*Problem to solve:* Your task is to repeat the entries exactly. Leave the pictures out.

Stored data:
::::::

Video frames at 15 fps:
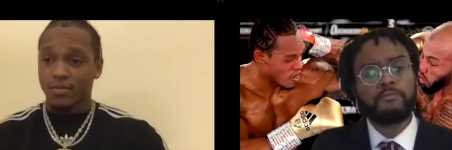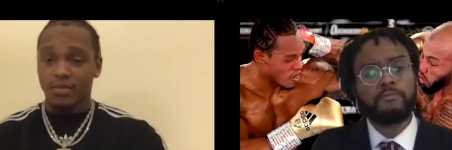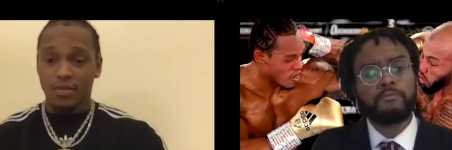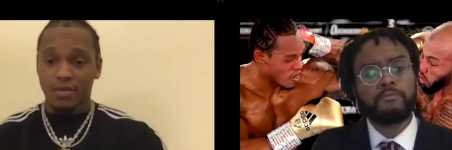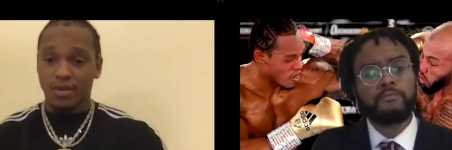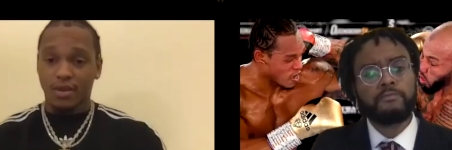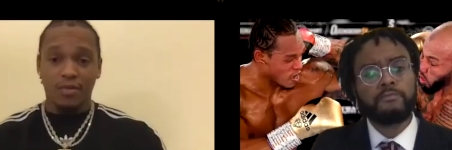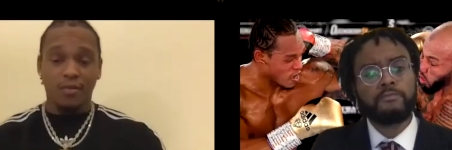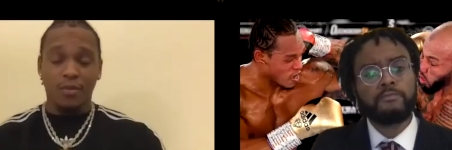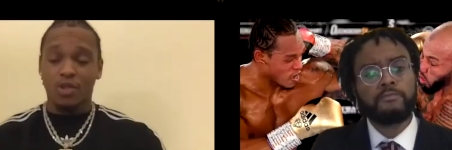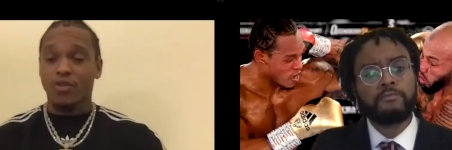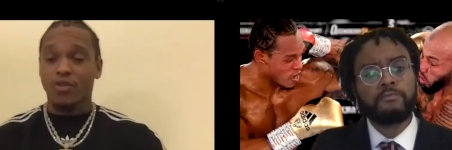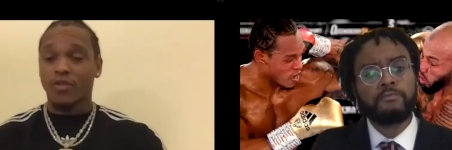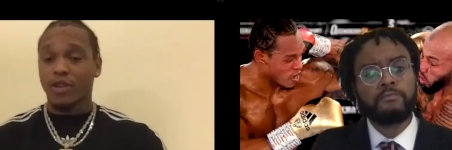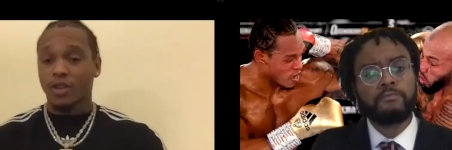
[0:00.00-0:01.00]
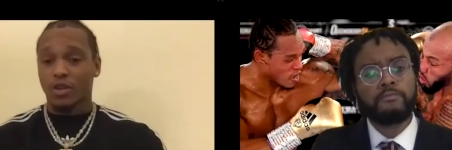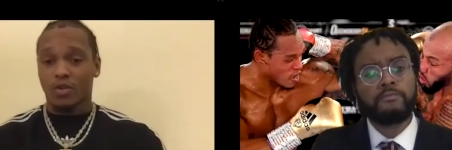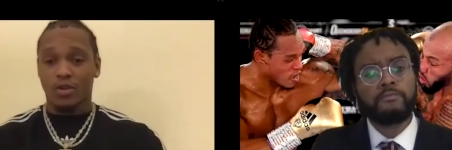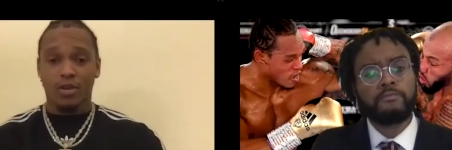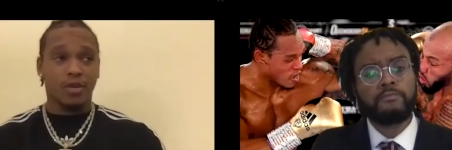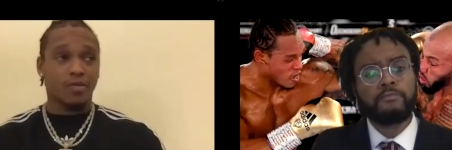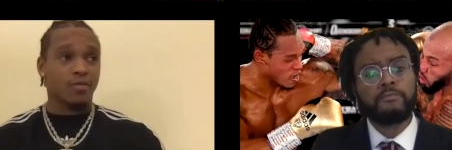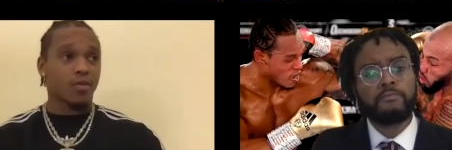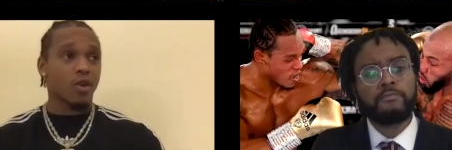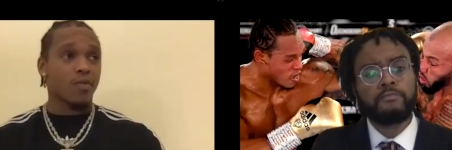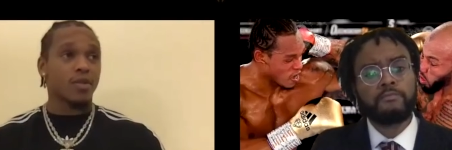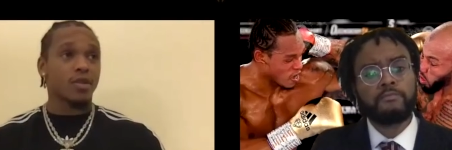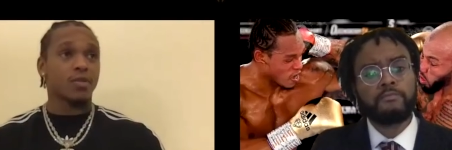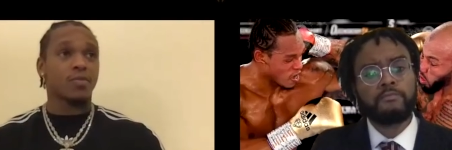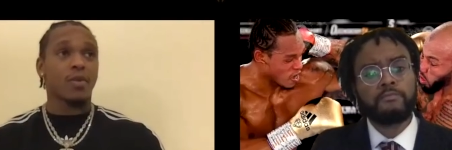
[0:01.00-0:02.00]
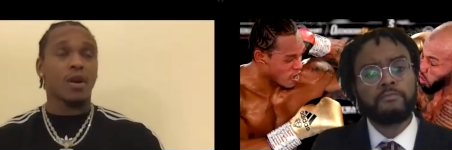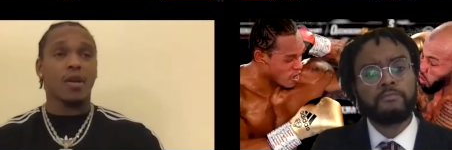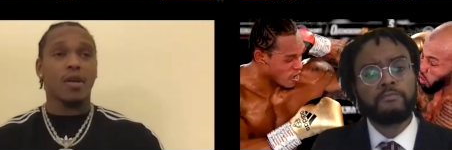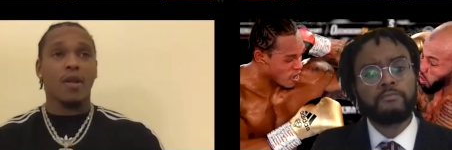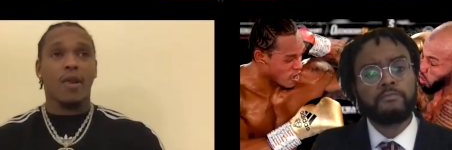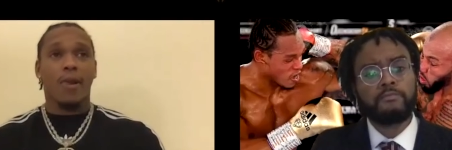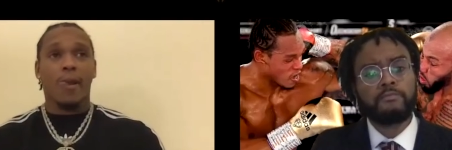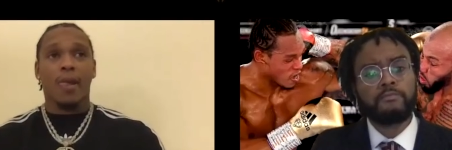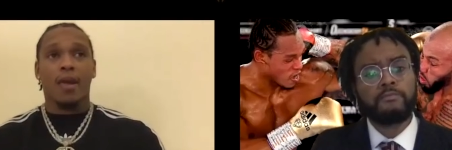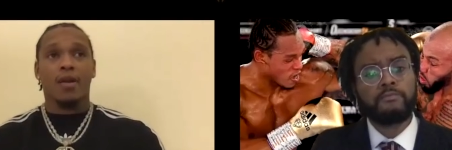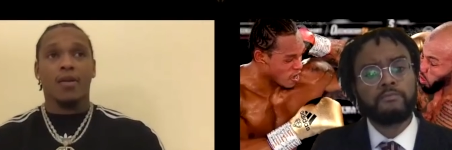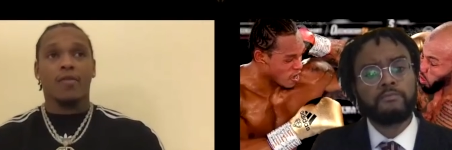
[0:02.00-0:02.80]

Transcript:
Speaker 1: a majority of the um, comments, but from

::::::

*Output below:*
Video frames at 15 fps:
[0:00.00-0:01.00]
[0:01.00-0:02.00]
[0:02.00-0:02.80]

Transcript:
Speaker 1: a majority of the um, comments, but from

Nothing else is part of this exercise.